■ EXERCISE PROMPT ■
Go through the records below and set each one down exactly, leaving out any pictures.

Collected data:
· · · · ·

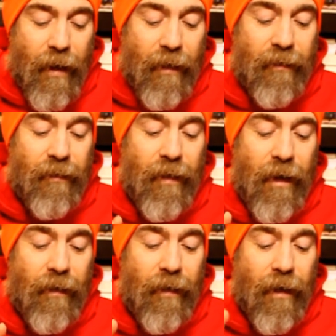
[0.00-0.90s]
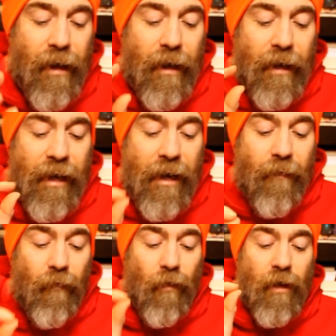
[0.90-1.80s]
It's that
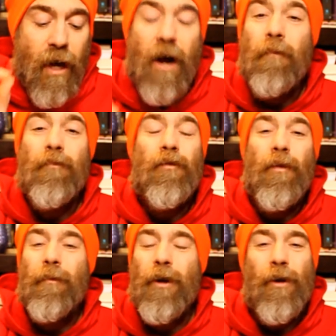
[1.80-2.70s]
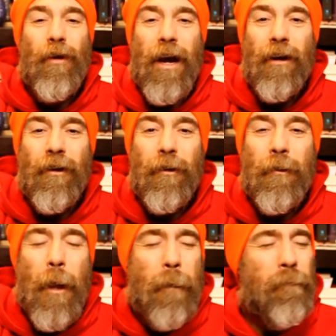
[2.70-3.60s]
evil comes from the Creator.
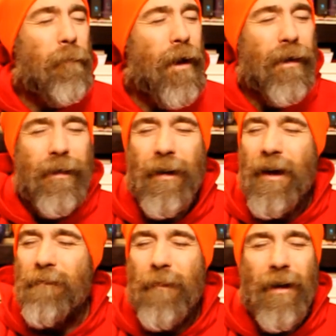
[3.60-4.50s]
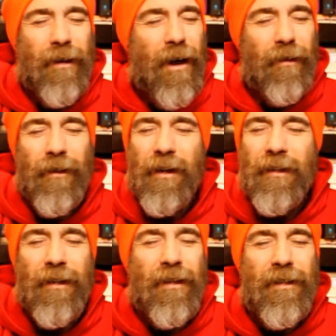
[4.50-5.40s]
And my God, my God, look at
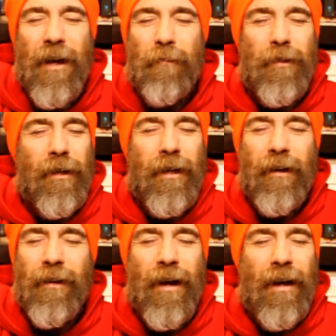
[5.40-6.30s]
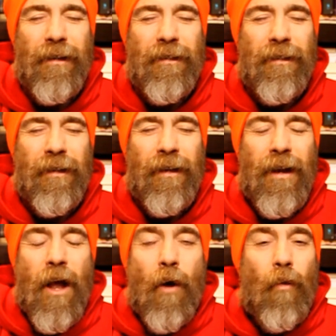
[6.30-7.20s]
the deception here, guys.
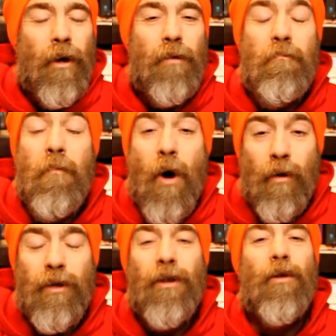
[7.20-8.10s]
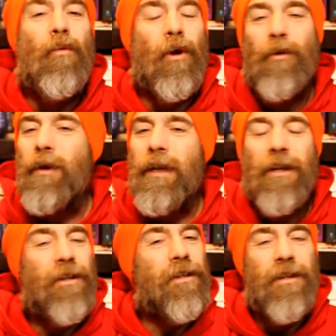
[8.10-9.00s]
What do most of the world
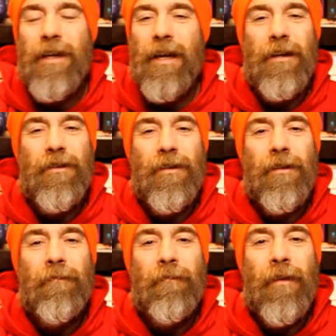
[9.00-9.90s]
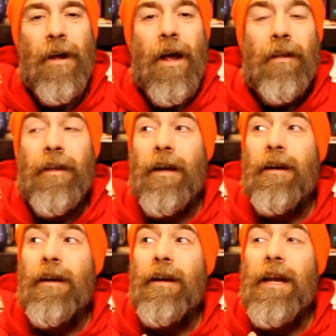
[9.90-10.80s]
religions teach? That
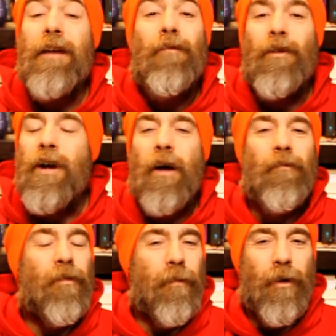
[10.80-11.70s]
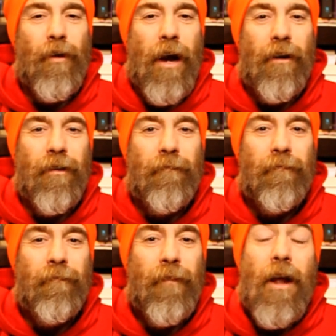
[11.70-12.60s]
evil comes from the Creator.
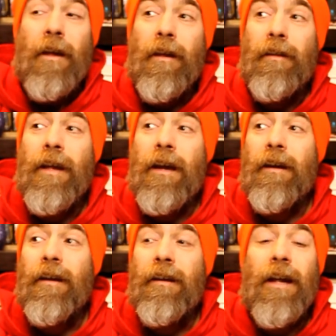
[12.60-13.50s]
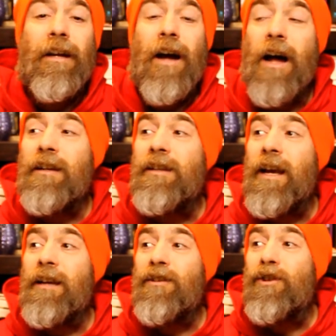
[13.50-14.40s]
That, that God
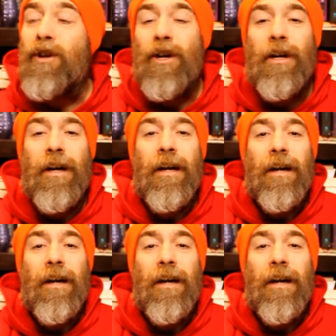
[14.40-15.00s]
sends good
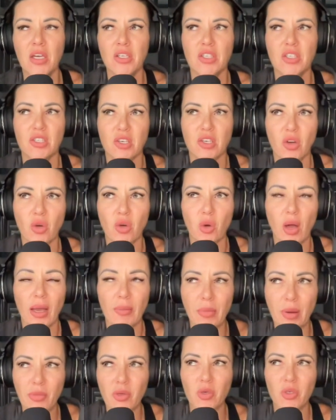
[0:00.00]
So I
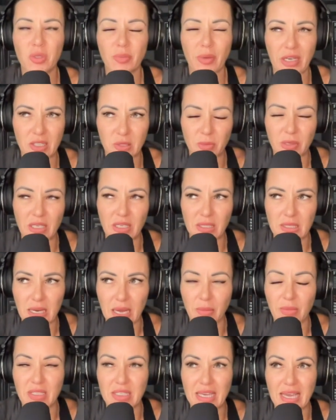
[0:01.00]
remember going to my husband at the
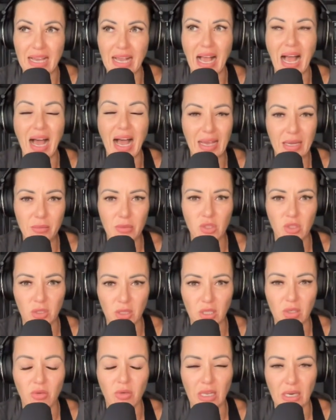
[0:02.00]
time and saying, I am going to
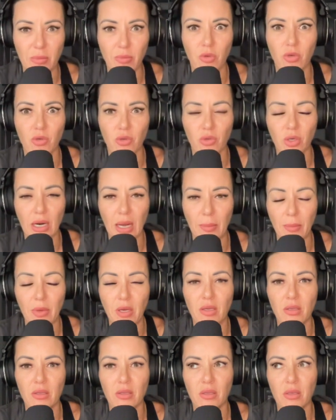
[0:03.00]
create a program.
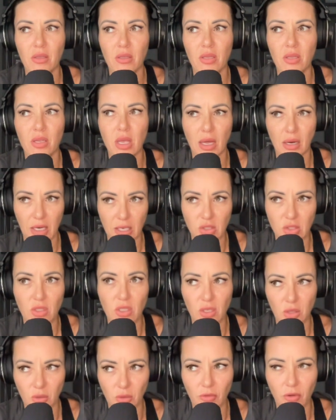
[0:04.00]
And I, you
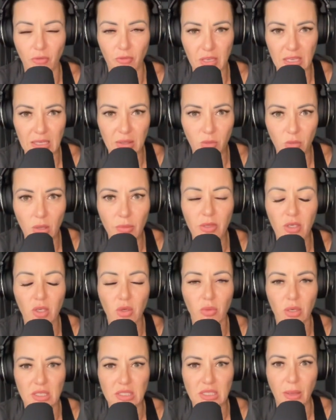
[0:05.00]
know, for vegan women who
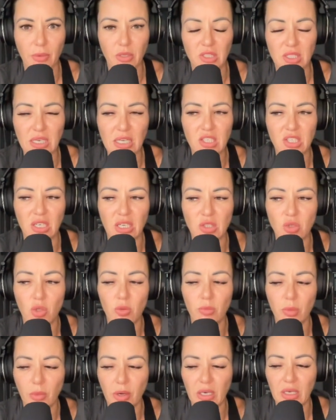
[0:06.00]
want to step on stage. And I told
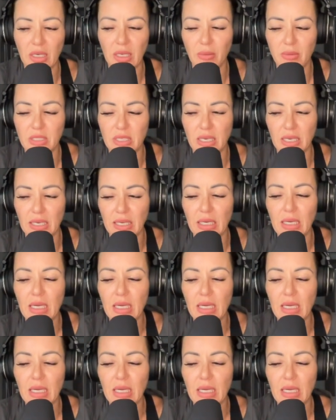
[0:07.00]
him about it. And he was like,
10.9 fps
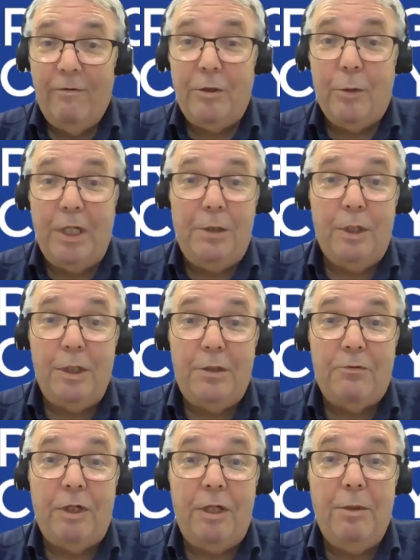for
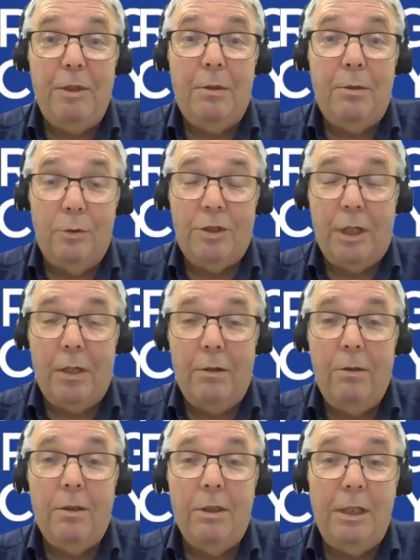2023, but also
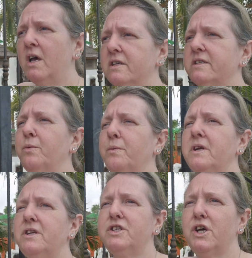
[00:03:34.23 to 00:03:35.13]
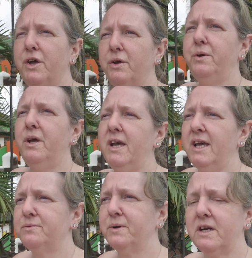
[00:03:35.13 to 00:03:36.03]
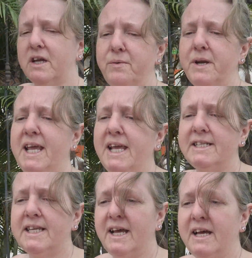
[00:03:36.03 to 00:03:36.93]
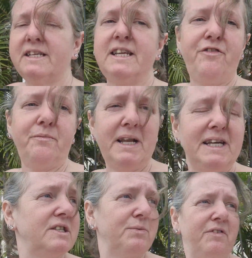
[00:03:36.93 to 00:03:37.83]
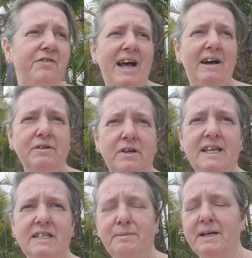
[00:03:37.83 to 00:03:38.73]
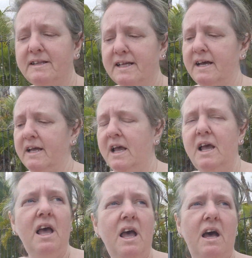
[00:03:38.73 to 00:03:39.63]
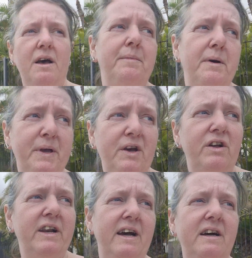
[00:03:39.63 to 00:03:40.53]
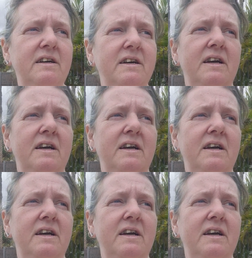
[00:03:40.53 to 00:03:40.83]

So what we're going to do is we're going to go and eat at a different place that we found. I'll explain that um, a bit earlier.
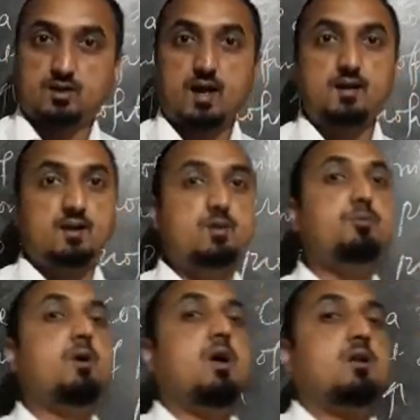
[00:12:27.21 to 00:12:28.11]
and if
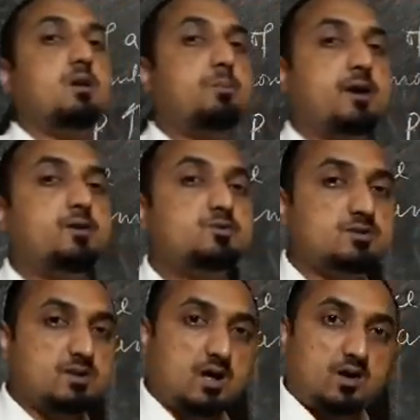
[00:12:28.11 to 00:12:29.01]
the producers
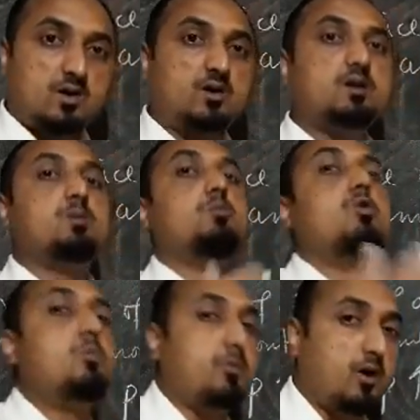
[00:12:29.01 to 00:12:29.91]
are earning
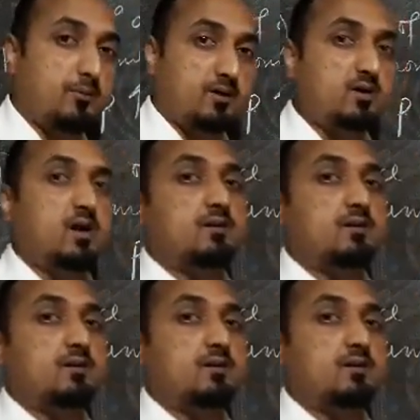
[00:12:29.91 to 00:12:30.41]
more profit,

· · · · ·

■ OUTPUT FOR THIS EXERCISE ■
[0.00-0.90s]
[0.90-1.80s]
It's that
[1.80-2.70s]
[2.70-3.60s]
evil comes from the Creator.
[3.60-4.50s]
[4.50-5.40s]
And my God, my God, look at
[5.40-6.30s]
[6.30-7.20s]
the deception here, guys.
[7.20-8.10s]
[8.10-9.00s]
What do most of the world
[9.00-9.90s]
[9.90-10.80s]
religions teach? That
[10.80-11.70s]
[11.70-12.60s]
evil comes from the Creator.
[12.60-13.50s]
[13.50-14.40s]
That, that God
[14.40-15.00s]
sends good
[0:00.00]
So I
[0:01.00]
remember going to my husband at the
[0:02.00]
time and saying, I am going to
[0:03.00]
create a program.
[0:04.00]
And I, you
[0:05.00]
know, for vegan women who
[0:06.00]
want to step on stage. And I told
[0:07.00]
him about it. And he was like,
10.9 fps
for
2023, but also
[00:03:34.23 to 00:03:35.13]
[00:03:35.13 to 00:03:36.03]
[00:03:36.03 to 00:03:36.93]
[00:03:36.93 to 00:03:37.83]
[00:03:37.83 to 00:03:38.73]
[00:03:38.73 to 00:03:39.63]
[00:03:39.63 to 00:03:40.53]
[00:03:40.53 to 00:03:40.83]

So what we're going to do is we're going to go and eat at a different place that we found. I'll explain that um, a bit earlier.
[00:12:27.21 to 00:12:28.11]
and if
[00:12:28.11 to 00:12:29.01]
the producers
[00:12:29.01 to 00:12:29.91]
are earning
[00:12:29.91 to 00:12:30.41]
more profit,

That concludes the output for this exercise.